> **HOW TO COMPLETE THIS TASK**: Every line of the records that holds the word "second" should be copied.

> **MATERIAL SHOWN**:
■ ■ ■ ■ ■ ■ ■

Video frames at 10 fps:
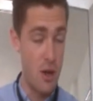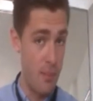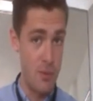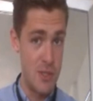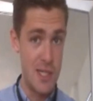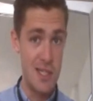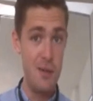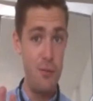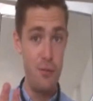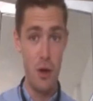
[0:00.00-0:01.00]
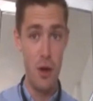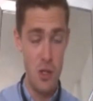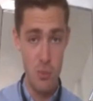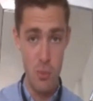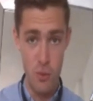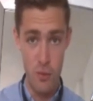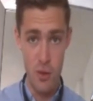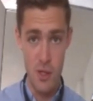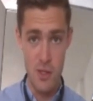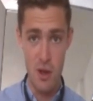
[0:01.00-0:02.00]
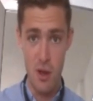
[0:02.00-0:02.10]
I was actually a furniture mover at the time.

■ ■ ■ ■ ■ ■ ■

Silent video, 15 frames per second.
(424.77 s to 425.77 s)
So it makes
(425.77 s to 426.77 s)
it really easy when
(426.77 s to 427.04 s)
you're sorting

■ ■ ■ ■ ■ ■ ■

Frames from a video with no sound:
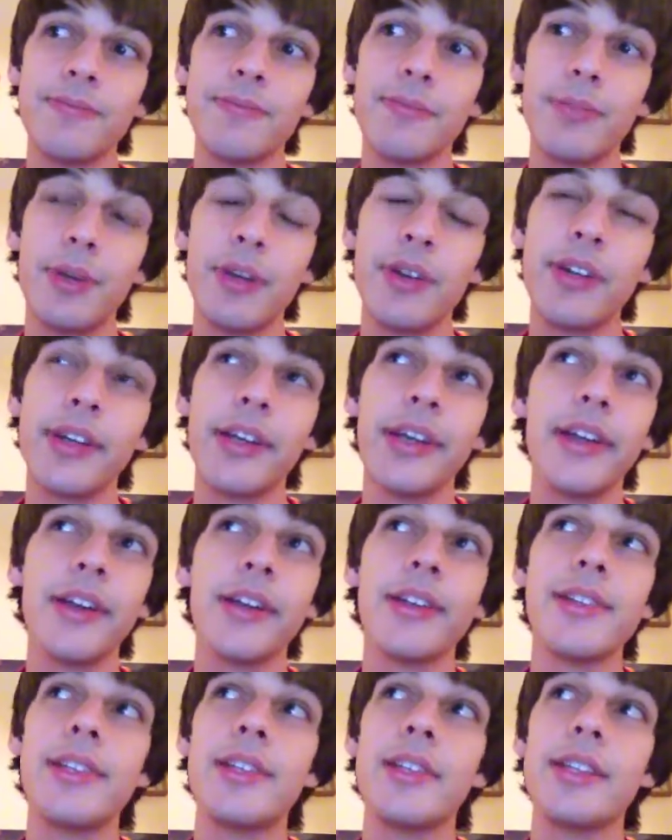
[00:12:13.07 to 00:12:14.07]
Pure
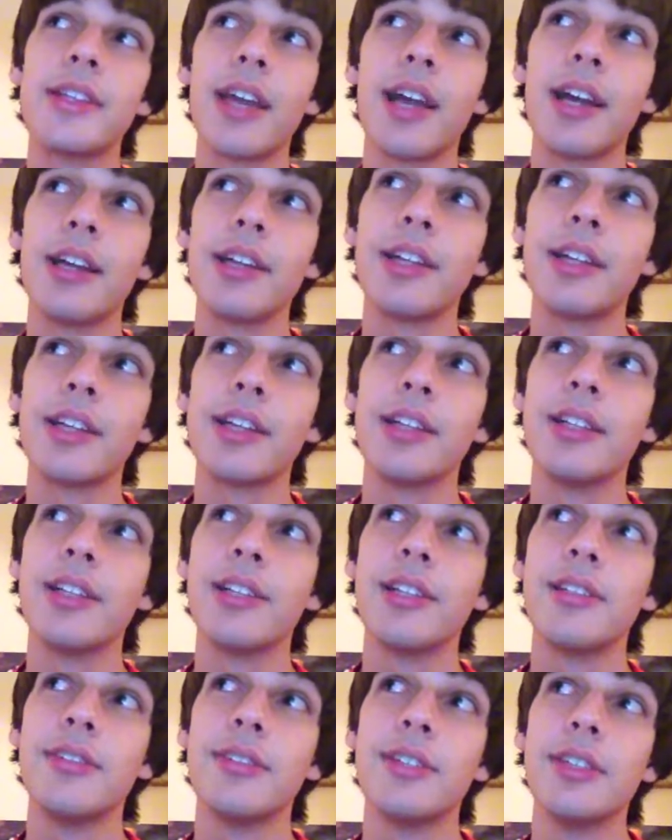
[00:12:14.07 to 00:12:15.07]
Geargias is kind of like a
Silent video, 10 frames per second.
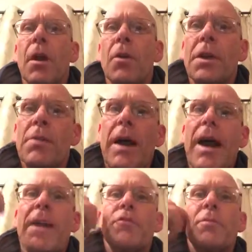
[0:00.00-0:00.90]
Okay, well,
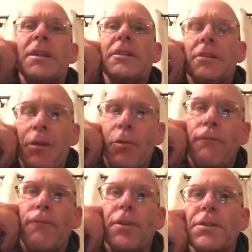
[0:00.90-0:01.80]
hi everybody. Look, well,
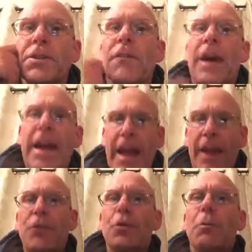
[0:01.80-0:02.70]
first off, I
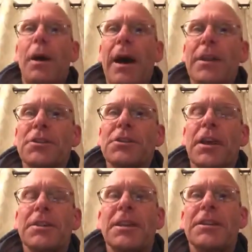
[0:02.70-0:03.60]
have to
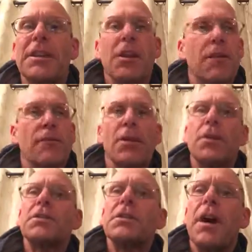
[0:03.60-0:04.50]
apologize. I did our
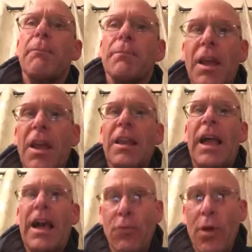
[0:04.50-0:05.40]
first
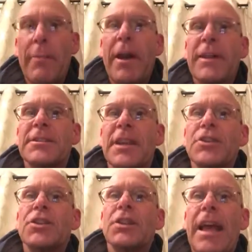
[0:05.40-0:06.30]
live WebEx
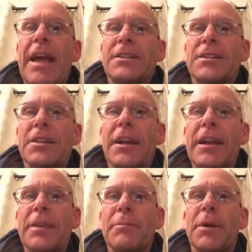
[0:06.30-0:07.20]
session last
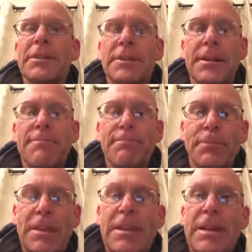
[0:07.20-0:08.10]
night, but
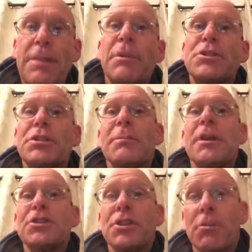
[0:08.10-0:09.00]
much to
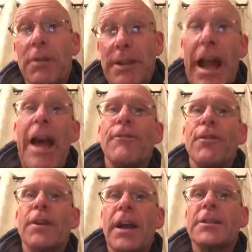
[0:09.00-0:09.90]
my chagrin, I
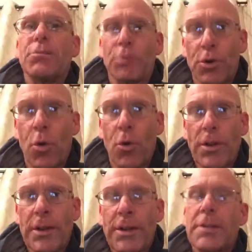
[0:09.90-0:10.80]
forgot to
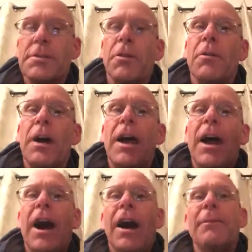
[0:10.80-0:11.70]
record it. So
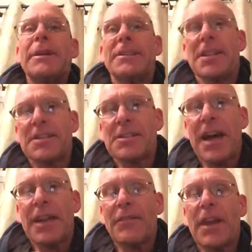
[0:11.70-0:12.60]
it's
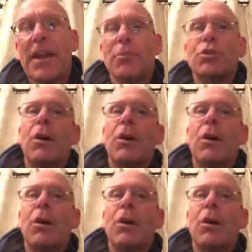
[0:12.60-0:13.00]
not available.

■ ■ ■ ■ ■ ■ ■

> **RESULT BELOW**:
Silent video, 15 frames per second.
Silent video, 10 frames per second.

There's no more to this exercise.